Iran said it would open a new uranium enrichment facility and increase its production of highly enriched fissile material after the U.N. atomic agency member states declared Tehran had failed to comply with its nuclear nonproliferation obligations, casting a fresh shadow over struggling U.S.-Iran nuclear talks.
Iran’s announcement comes ahead of a sixth round of nuclear negotiations between the U.S. and Iran expected on Sunday. President Trump said on Monday he had grown less confident about striking a deal with Tehran.
The International Atomic Energy Agency board resolution, which passed by 19-3, is the first time Iran has been found in noncompliance with its nuclear duties in 20 years. The vote was called over Iran’s repeated refusal over the last six years to explain the presence of undeclared nuclear material in Iran.
Last month, the IAEA warned it couldn’t state with assurance that Iran hadn’t diverted undeclared nuclear material it had found in the country after 2018, when the U.S. pulled out of the 2015 nuclear accord, potentially for a military purpose.
The U.S. says it has no evidence Iran has decided to develop a nuclear weapon but U.S. officials say it could take Iran just a few months to do so. U.S. intelligence officials said last year it was becoming more likely Iran might decide to build a bomb and that Tehran was conducting work that could help it do so.
The IAEA vote opens the way for Iran’s nuclear work to be referred to the U.N. Security Council for action. European diplomats, who pushed the resolution alongside Washington, say that unless Iran reverses course, that would lead them later this year to reimpose the international sanctions lifted on Iran under the 2015 deal.
Iran has said that if sanctions are snapped back it could kick out inspectors and leave the Non-Proliferation Treaty, which obliges participants not to develop nuclear weapons.
Iran has repeatedly responded to IAEA board censures of its nuclear work by escalating its program.
In a statement from Iran’s Foreign Ministry and atomic agency immediately after the IAEA vote, Iran said that it would open a new enrichment facility and would switch all its basic centrifuges at its underground Fordow site into more advanced machines, which can enrich uranium more swiftly, Iranian media said.

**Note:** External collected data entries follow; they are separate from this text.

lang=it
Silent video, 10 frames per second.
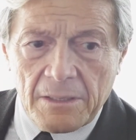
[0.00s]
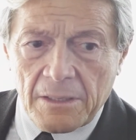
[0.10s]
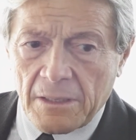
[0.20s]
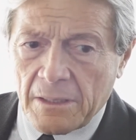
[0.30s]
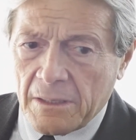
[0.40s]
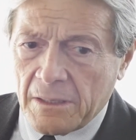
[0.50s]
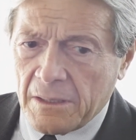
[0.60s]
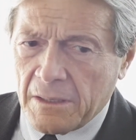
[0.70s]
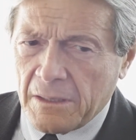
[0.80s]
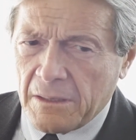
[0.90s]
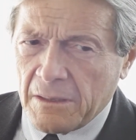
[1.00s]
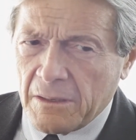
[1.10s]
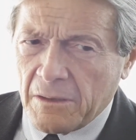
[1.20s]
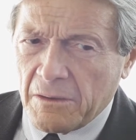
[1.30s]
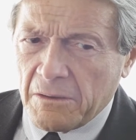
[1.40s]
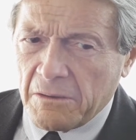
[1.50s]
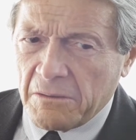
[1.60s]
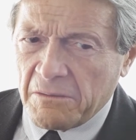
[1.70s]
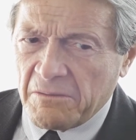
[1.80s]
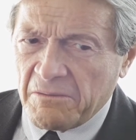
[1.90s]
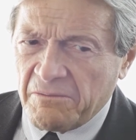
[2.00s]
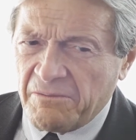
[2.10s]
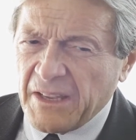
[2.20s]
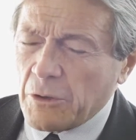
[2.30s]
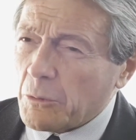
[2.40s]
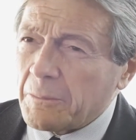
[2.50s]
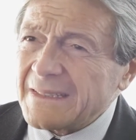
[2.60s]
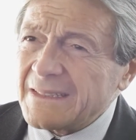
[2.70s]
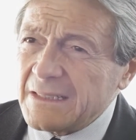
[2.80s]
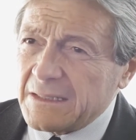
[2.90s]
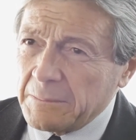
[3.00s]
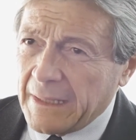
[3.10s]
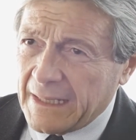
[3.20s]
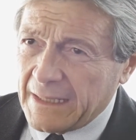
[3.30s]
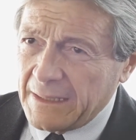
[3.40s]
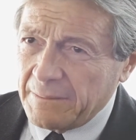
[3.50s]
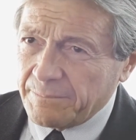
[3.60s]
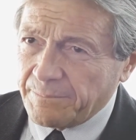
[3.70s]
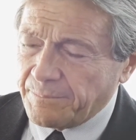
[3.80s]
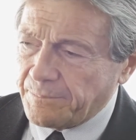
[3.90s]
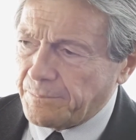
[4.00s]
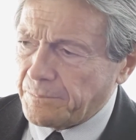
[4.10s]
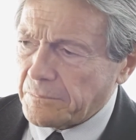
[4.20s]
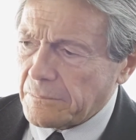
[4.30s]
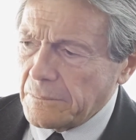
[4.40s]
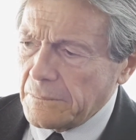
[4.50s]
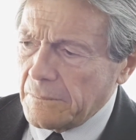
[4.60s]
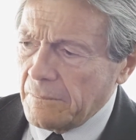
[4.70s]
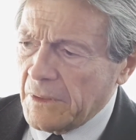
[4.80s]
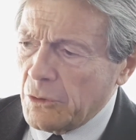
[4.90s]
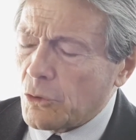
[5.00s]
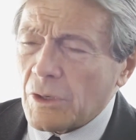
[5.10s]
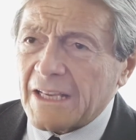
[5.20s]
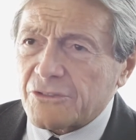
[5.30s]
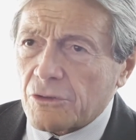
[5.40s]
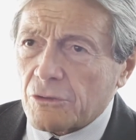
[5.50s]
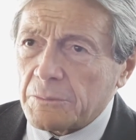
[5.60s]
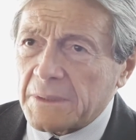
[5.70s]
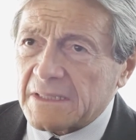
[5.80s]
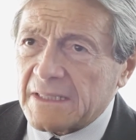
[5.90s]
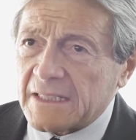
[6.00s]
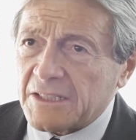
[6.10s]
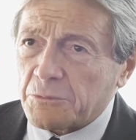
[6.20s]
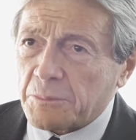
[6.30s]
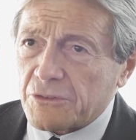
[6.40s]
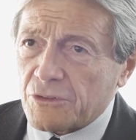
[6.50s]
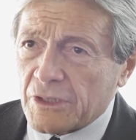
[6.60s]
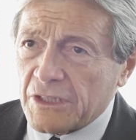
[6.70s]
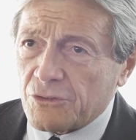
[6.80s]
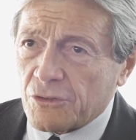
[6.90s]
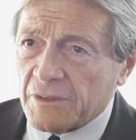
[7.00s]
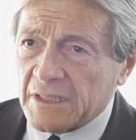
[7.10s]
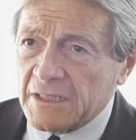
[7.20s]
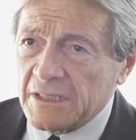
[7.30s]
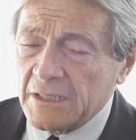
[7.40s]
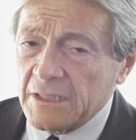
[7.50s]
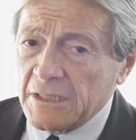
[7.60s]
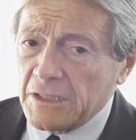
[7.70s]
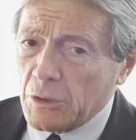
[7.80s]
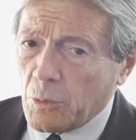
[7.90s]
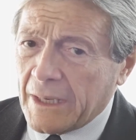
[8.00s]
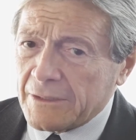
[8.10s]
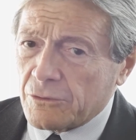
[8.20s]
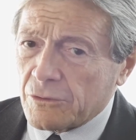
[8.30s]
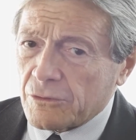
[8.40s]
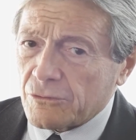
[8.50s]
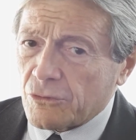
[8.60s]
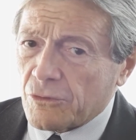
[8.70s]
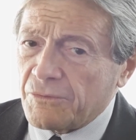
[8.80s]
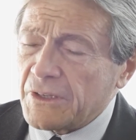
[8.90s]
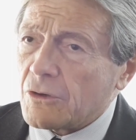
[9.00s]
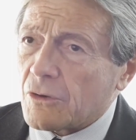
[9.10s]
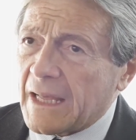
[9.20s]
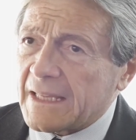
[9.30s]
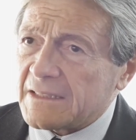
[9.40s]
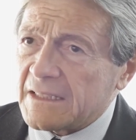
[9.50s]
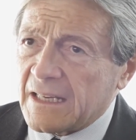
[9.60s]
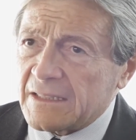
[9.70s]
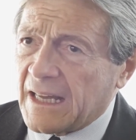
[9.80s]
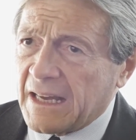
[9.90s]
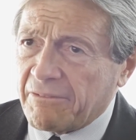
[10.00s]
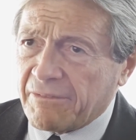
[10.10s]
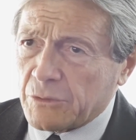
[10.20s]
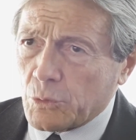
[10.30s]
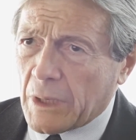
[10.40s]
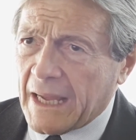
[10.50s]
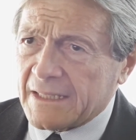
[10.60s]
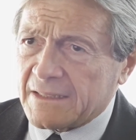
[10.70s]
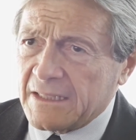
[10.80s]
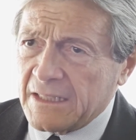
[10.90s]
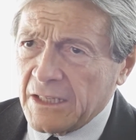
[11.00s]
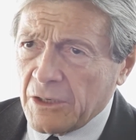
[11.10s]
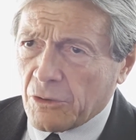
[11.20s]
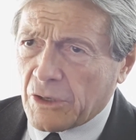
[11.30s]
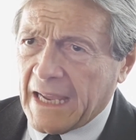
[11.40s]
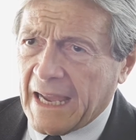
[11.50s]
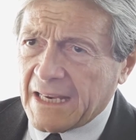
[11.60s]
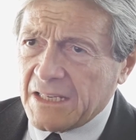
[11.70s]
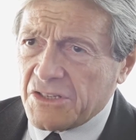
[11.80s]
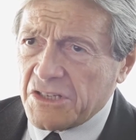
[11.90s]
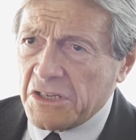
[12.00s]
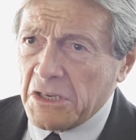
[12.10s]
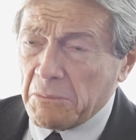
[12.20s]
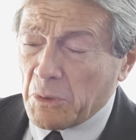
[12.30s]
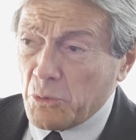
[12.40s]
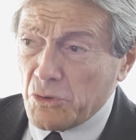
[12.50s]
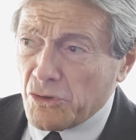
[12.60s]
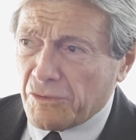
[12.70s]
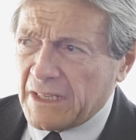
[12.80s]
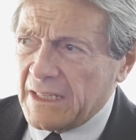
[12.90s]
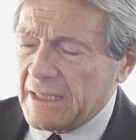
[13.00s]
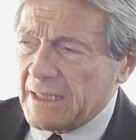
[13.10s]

eh, vengono banditi male, non lasciano libertà di espressione ai giovani in quanto sono vincolati da fatturati organici, per cui i giovani,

Iran is already producing enough highly enriched uranium for one nuclear weapon’s worth a month, mainly at Fordow. Putting in place more advanced centrifuges there will speed that production. Tehran says its nuclear program is for entirely peaceful energy purposes but it is the only nonnuclear weapons power to be producing 60% enriched uranium.
It is not clear how long it would take Iran to open a new enrichment site. At a minimum, that is likely to take many months. There have long been concerns that Tehran intends to set up an enrichment site in tunnels it has dug deep underground at its Natanz facility.
The vote comes as the U.S. moves to draw down its presence in parts of the Middle East to essential personnel, the State Department and Pentagon said Wednesday. Iran has warned it would respond to any attack by hitting U.S. bases in the region.
Army Gen. Erik Kurilla, commander of U.S. Central Command, which is responsible for U.S. military operations in the Middle East, was supposed to testify on Capitol Hill Thursday but canceled his appearance to return to Centcom headquarters in Tampa, Fla., a U.S. official said.
The U.S. and European powers say Iran’s refusal to cooperate with the probe places Tehran in breach of its basic nuclear safeguards duties under the NPT. Iran has claimed the nuclear material was there because of sabotage by Israel and others.
The three countries that opposed Thursday’s resolution were Russia, China and Burkina Faso.
The nuclear talks have stumbled over a fundamental divide between the two sides. Trump has said he wants a deal that ends Iran’s enrichment of fissile material, saying that is the only way to ensure Tehran can’t develop a nuclear weapon. Iran has made continuing enrichment its core red line over two decades of nuclear negotiations.
Iranian Defense Minister Amir Aziz Nasirzadeh said Wednesday that if “a conflict is imposed on us…all U.S. bases are within our reach and we will boldly target them in host countries.”